■ What is needed:
When you set down the entries, keep every word exactly as it is but drop the pictures.

■ Available data:
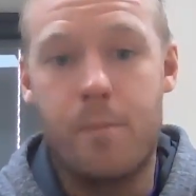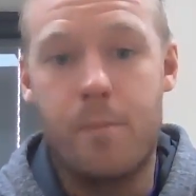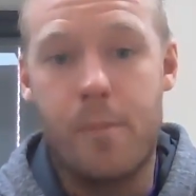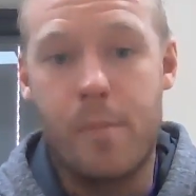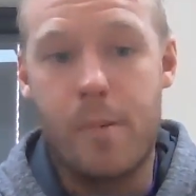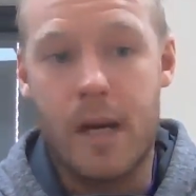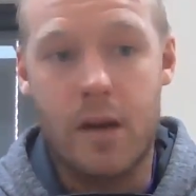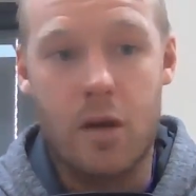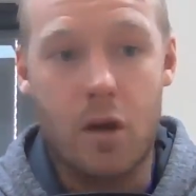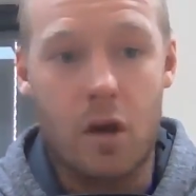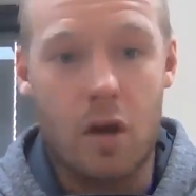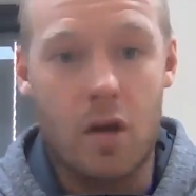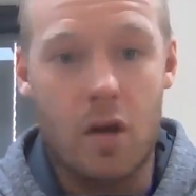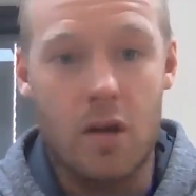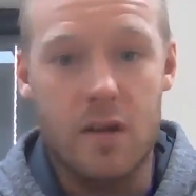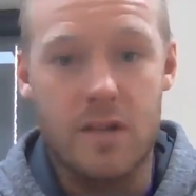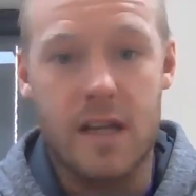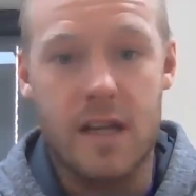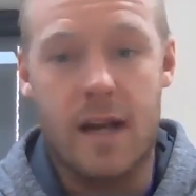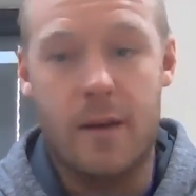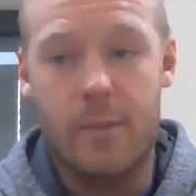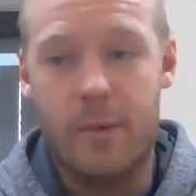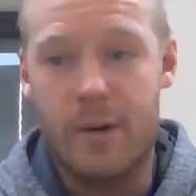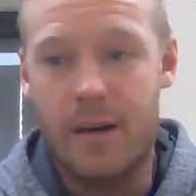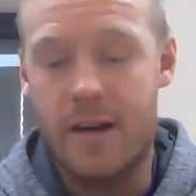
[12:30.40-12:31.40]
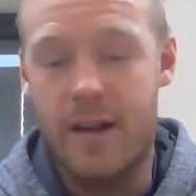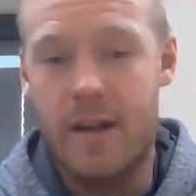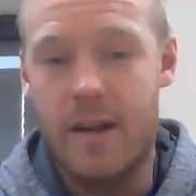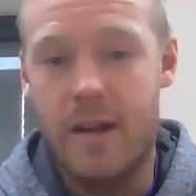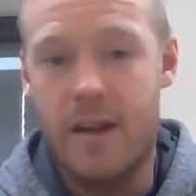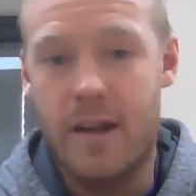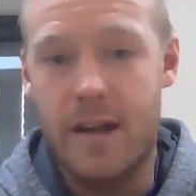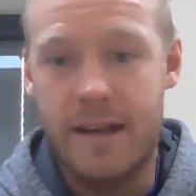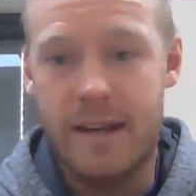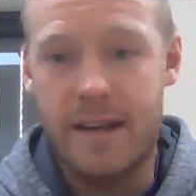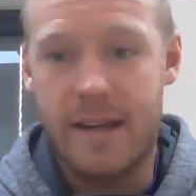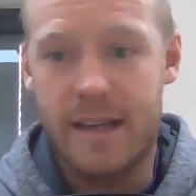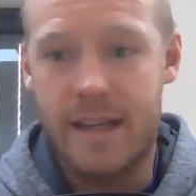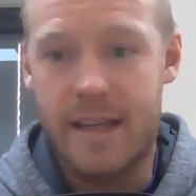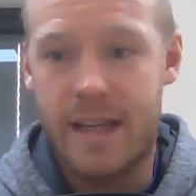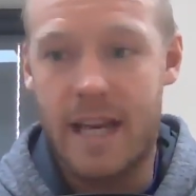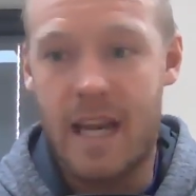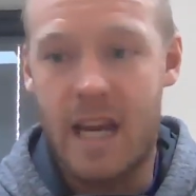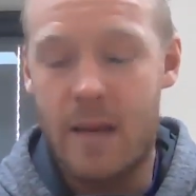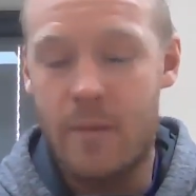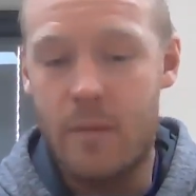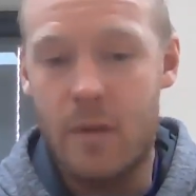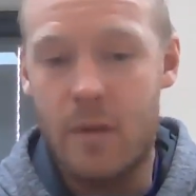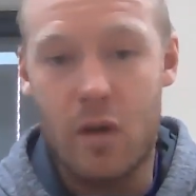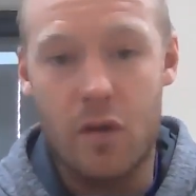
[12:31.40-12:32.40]
because I'm going to
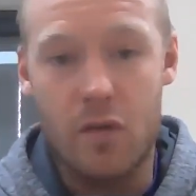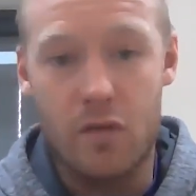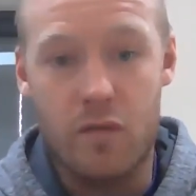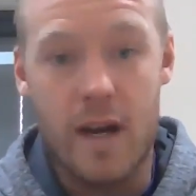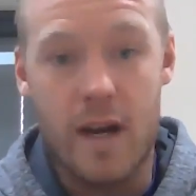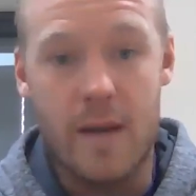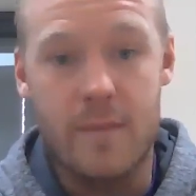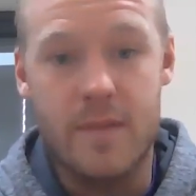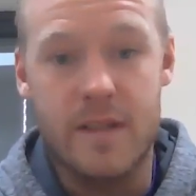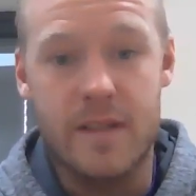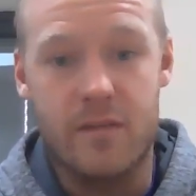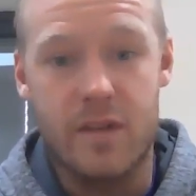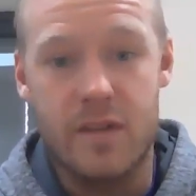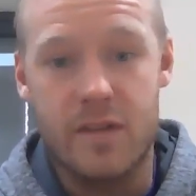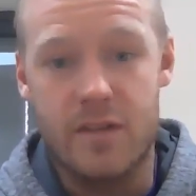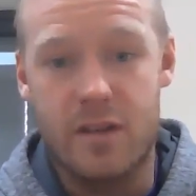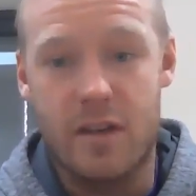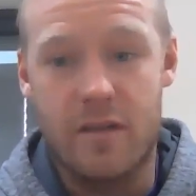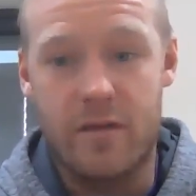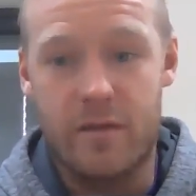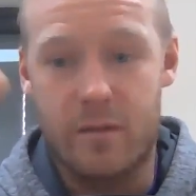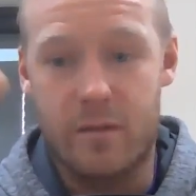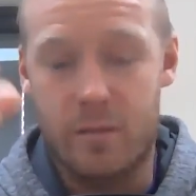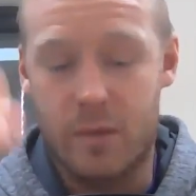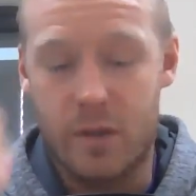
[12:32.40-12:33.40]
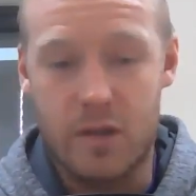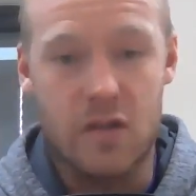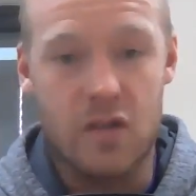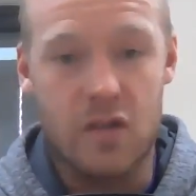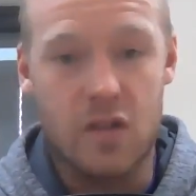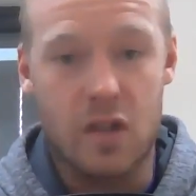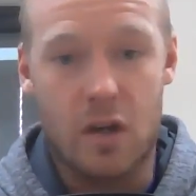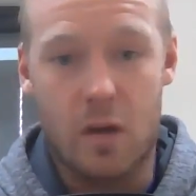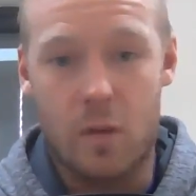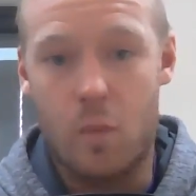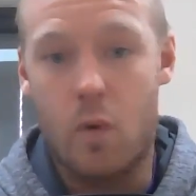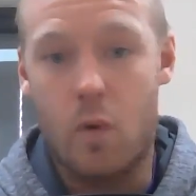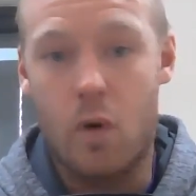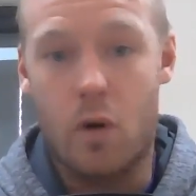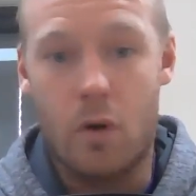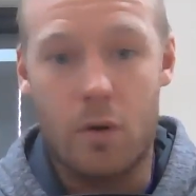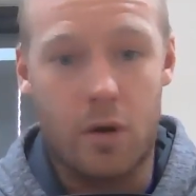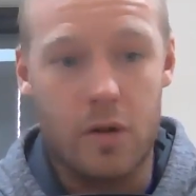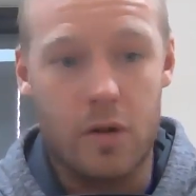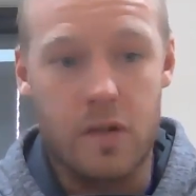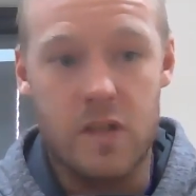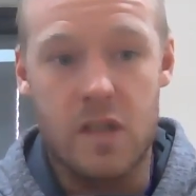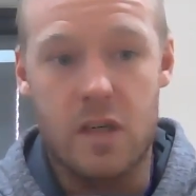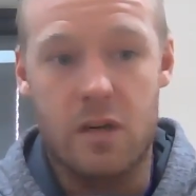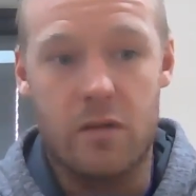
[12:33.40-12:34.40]
keep those reps in reserve. I'm going to stop 1
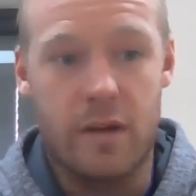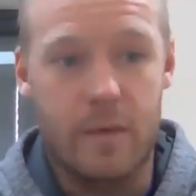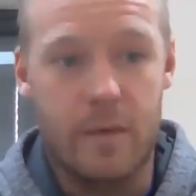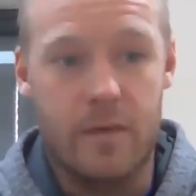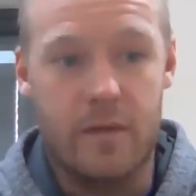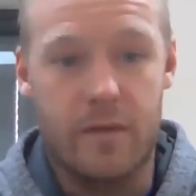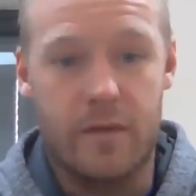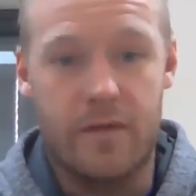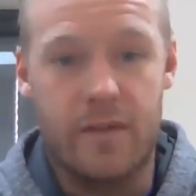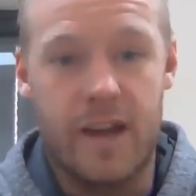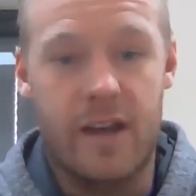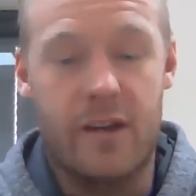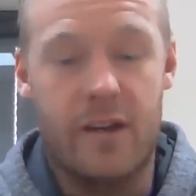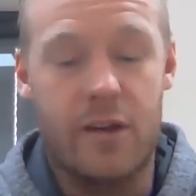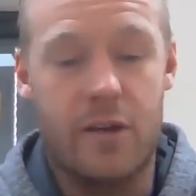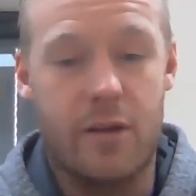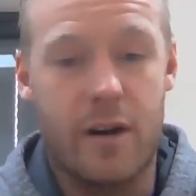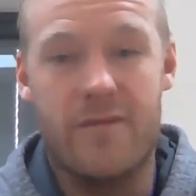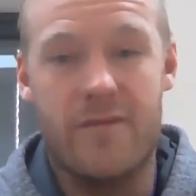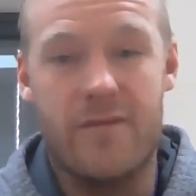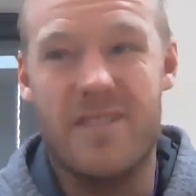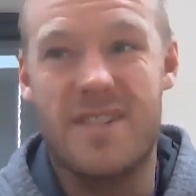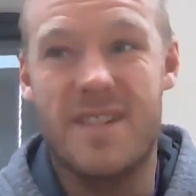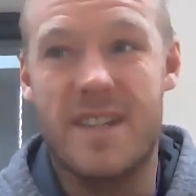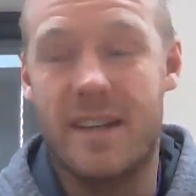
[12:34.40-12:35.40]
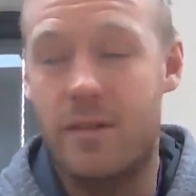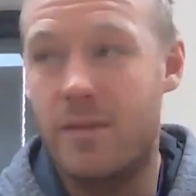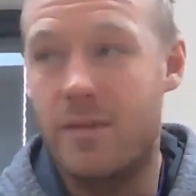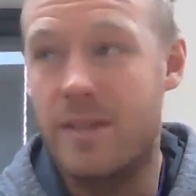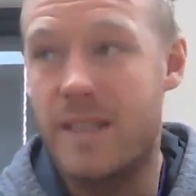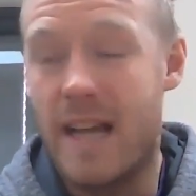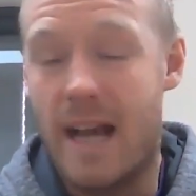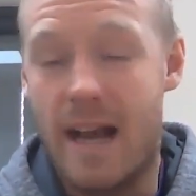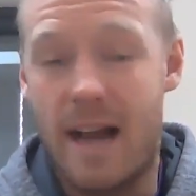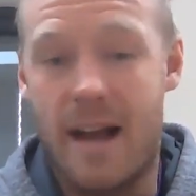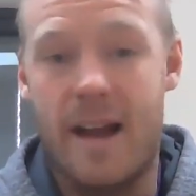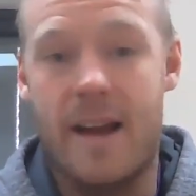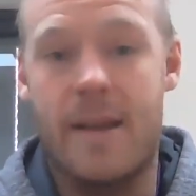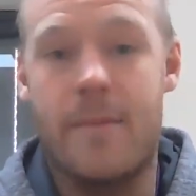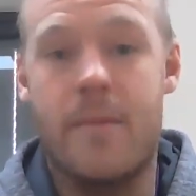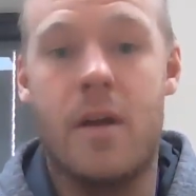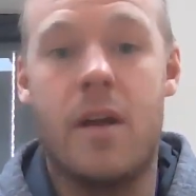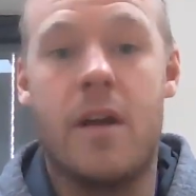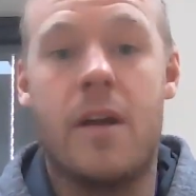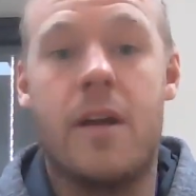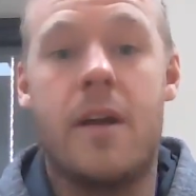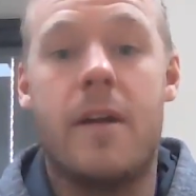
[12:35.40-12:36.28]
or 2 reps from failure every single time.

■ Solution to the exercise:
[12:30.40-12:31.40]
[12:31.40-12:32.40]
because I'm going to
[12:32.40-12:33.40]
[12:33.40-12:34.40]
keep those reps in reserve. I'm going to stop 1
[12:34.40-12:35.40]
[12:35.40-12:36.28]
or 2 reps from failure every single time.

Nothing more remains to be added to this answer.